Через год после этого лихорадка забрала у меня мою жену, мою Лею. Ее и двух зародышей, что были у нее внутри. Двух безгрешных близняток, которые так и не увидели солнечного света. И вот, „грехи мои вспоминаю я ныне“: я хотел покончить с собой, но товарищи выхватили у меня из рук ружье. Моя жена и мои дочери стали жертвами тех самых болот, которых якобы не было в Изреельской долине».
В деревне немедленно возродился давний спор насчет пинесовского ружья.
— Чего он опять морочит голову со своим ружьем?
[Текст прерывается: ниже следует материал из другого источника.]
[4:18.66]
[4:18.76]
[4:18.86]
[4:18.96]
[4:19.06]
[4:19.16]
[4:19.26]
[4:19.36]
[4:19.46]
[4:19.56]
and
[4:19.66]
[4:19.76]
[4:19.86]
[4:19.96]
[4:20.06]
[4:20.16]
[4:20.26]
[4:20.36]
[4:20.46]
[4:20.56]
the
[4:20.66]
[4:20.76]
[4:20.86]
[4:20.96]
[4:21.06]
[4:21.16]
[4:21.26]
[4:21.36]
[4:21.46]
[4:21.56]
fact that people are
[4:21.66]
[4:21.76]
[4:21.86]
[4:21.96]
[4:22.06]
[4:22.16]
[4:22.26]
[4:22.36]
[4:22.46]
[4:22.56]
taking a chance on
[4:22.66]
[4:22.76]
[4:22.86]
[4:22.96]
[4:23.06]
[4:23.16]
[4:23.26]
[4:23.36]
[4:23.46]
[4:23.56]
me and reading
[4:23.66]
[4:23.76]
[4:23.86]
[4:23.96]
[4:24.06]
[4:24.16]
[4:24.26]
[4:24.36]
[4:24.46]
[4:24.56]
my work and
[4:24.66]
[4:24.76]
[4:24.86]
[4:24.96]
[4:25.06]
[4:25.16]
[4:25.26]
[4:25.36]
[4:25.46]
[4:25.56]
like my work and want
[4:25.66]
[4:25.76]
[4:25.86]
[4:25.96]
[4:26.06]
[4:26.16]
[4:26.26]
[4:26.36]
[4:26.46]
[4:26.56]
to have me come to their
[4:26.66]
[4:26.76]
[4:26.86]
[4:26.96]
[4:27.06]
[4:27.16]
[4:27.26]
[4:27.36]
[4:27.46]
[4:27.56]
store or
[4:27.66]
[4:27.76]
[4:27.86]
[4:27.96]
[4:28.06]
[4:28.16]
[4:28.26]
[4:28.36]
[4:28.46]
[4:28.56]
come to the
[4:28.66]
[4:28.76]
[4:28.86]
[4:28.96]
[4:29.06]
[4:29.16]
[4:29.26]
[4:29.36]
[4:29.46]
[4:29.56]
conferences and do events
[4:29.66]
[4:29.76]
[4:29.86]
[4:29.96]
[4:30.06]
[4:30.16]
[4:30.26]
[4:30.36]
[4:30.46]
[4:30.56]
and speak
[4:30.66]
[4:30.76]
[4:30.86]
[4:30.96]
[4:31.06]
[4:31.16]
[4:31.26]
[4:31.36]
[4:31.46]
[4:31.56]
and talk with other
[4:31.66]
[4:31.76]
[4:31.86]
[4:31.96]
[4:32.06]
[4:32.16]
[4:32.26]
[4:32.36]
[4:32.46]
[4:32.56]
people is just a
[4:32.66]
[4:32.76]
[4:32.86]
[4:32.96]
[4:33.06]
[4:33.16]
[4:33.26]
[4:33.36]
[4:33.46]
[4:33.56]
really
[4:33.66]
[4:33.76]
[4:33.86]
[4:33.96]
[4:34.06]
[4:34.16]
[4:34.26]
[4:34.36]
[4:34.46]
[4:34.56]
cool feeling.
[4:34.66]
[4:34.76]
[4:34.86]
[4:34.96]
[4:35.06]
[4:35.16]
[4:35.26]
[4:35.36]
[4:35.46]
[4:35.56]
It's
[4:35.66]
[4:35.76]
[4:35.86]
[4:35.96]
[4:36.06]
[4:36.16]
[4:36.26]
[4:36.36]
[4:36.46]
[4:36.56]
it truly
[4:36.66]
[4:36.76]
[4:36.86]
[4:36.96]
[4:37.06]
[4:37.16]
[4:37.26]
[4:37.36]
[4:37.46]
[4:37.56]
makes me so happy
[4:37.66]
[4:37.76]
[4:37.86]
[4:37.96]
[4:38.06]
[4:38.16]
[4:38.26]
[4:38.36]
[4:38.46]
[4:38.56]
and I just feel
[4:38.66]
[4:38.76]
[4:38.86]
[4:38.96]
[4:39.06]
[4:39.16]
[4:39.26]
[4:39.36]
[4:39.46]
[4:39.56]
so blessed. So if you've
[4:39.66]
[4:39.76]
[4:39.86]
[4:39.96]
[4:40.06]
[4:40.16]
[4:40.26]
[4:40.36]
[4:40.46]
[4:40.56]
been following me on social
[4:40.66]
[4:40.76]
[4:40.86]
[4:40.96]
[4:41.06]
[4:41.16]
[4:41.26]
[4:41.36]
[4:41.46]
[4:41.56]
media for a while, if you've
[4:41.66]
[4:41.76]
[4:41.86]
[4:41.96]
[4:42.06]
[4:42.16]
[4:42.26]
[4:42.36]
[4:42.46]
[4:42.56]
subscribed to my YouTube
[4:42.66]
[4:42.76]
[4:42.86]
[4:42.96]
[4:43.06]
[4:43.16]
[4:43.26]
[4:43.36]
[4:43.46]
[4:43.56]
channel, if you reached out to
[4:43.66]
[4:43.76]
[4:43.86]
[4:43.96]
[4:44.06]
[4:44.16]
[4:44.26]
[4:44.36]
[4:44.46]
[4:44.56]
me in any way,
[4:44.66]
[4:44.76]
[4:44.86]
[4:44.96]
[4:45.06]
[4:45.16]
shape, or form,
Он забыл его дома, — сказал Мешулам, которому показалось, что статья Пинеса отвлекает общественное внимание на второстепенные вопросы.
— Рылов вытащил из его ружья боек, — сказал Левин.
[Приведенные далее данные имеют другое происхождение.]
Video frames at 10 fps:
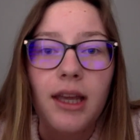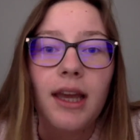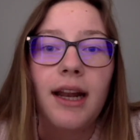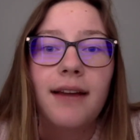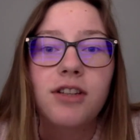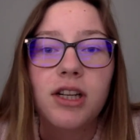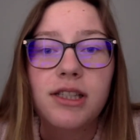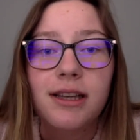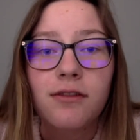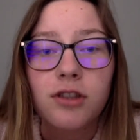and I have taught
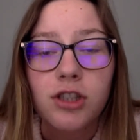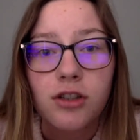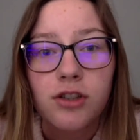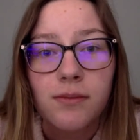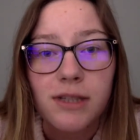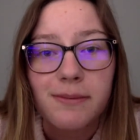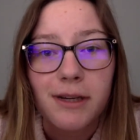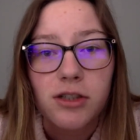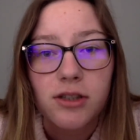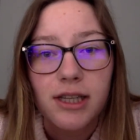several children with
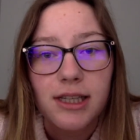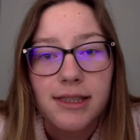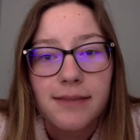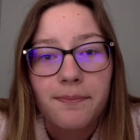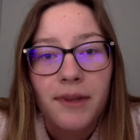special needs.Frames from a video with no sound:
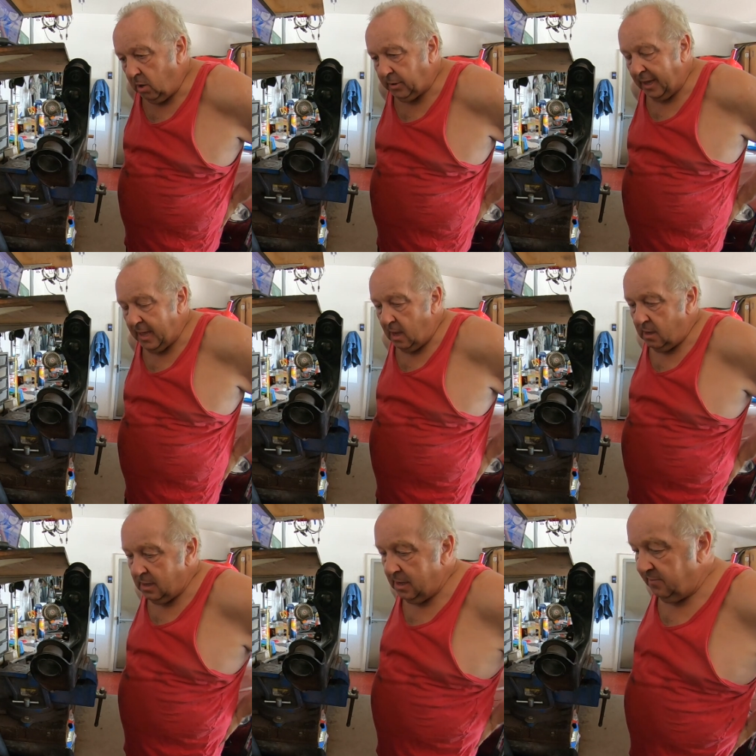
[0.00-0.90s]
Okay,
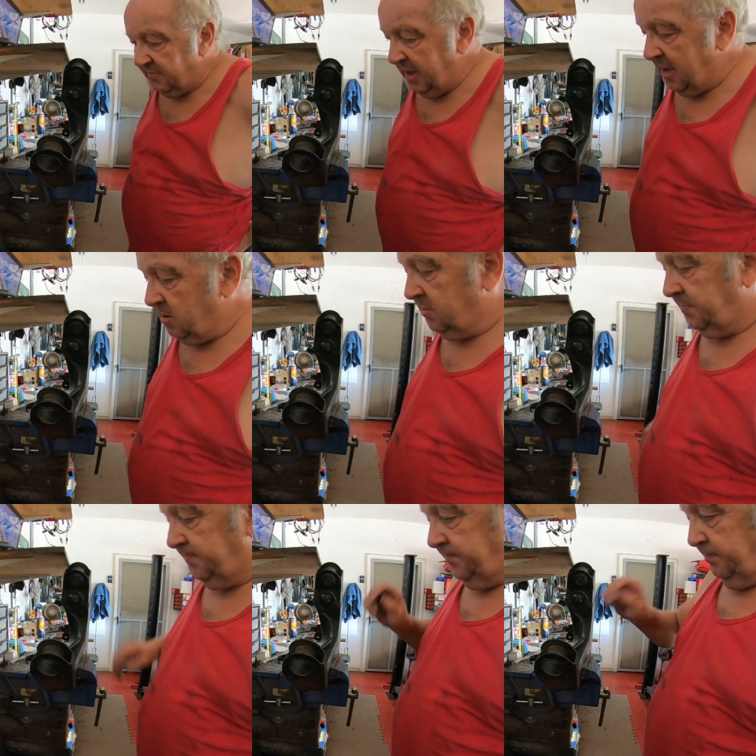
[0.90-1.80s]
I have now
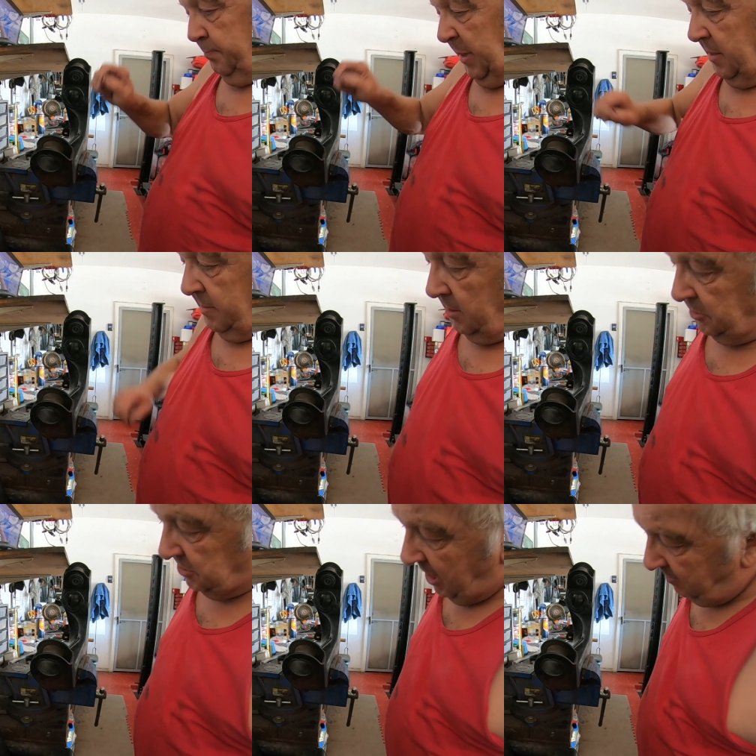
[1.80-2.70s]
beaten
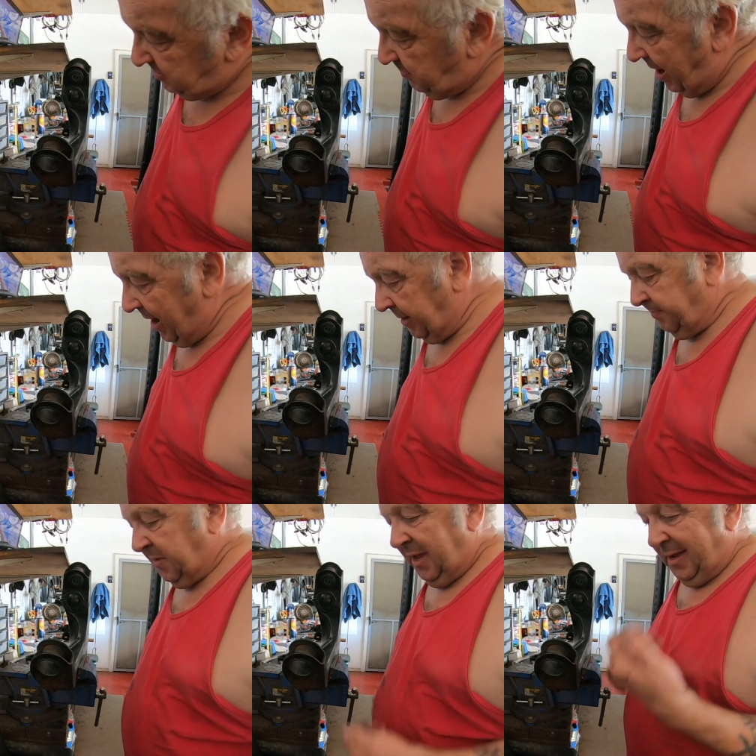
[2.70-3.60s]
those tabs back.
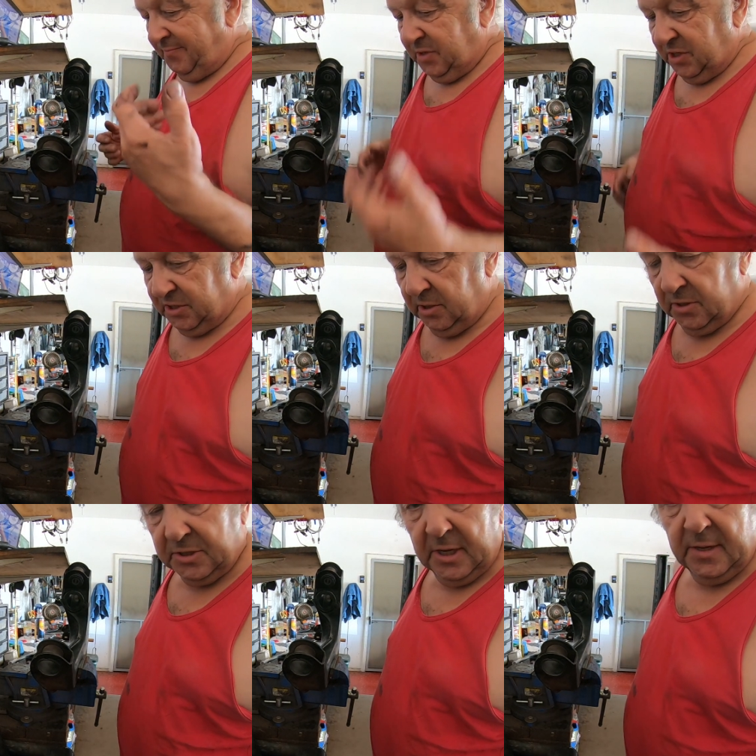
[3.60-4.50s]
Just
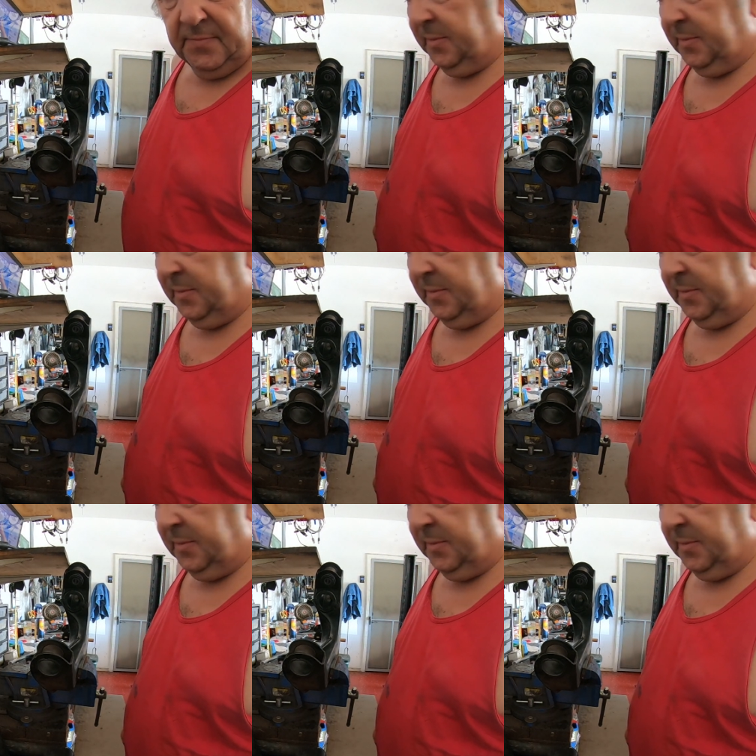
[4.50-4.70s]
used a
— Тебя тут вообще еще тогда не было, — сказали Левину.
— Эта Лея Пинес имела делишки с Рыловым, — сказала Рива Маргулис.
— Эта проститутка никогда не умирала от малярии, — сказала Тоня Рылова. — Она умерла от пещерной лихорадки.
— Кому положено знать, тот знает, а кому не положено, не знает. — Рылов на минуту высунул голову из своей отстойной ямы, чтобы глотнуть воздуха, тотчас снова нырнул в нее и исчез из виду.
40
Объявление Пинеса меня разволновало. Я впервые увидел слова знакомых мне историй, разостланные перед таким огромным множеством глаз. Я снова глянул на голубую гору, высматривая тень Шифриса, зелень глаз дяди Эфраима, блеск рогов Жана Вальжана. Но всякий раз, когда я упоминал об этой троице, Ури начинал издеваться надо мной, допытываясь в своих насмешливых письмах, как я думаю, взвалит Эфраим на себя также и Шифриса или же это Шифрис взвалит себе на плечи и Эфраима, и Жана Вальжана.
Статья Пинеса вызвала некоторый интерес в деревне и окрестных поселениях, но та общественная буря, которую он рассчитывал поднять, так и не взбушевала.
Мешулам, озлобленный и горький, как листья терновника, мрачно бросил: «Я вас предупреждал. Нужно предпринять такие шаги, которые всколыхнут всю страну».
Запершись в своем «Музее первопроходцев», он уселся среди древних качалок для теста, стиральных досок, закопченных ламп, глиняных горшков, сит и решет, маслобоек, мельничных жерновов и керосиновых инкубаторов и стал обдумывать новый проект. Он решил воспроизвести наши болота и историю их осушения, в надежде, что люди со всей Страны сойдутся смотреть на это представление.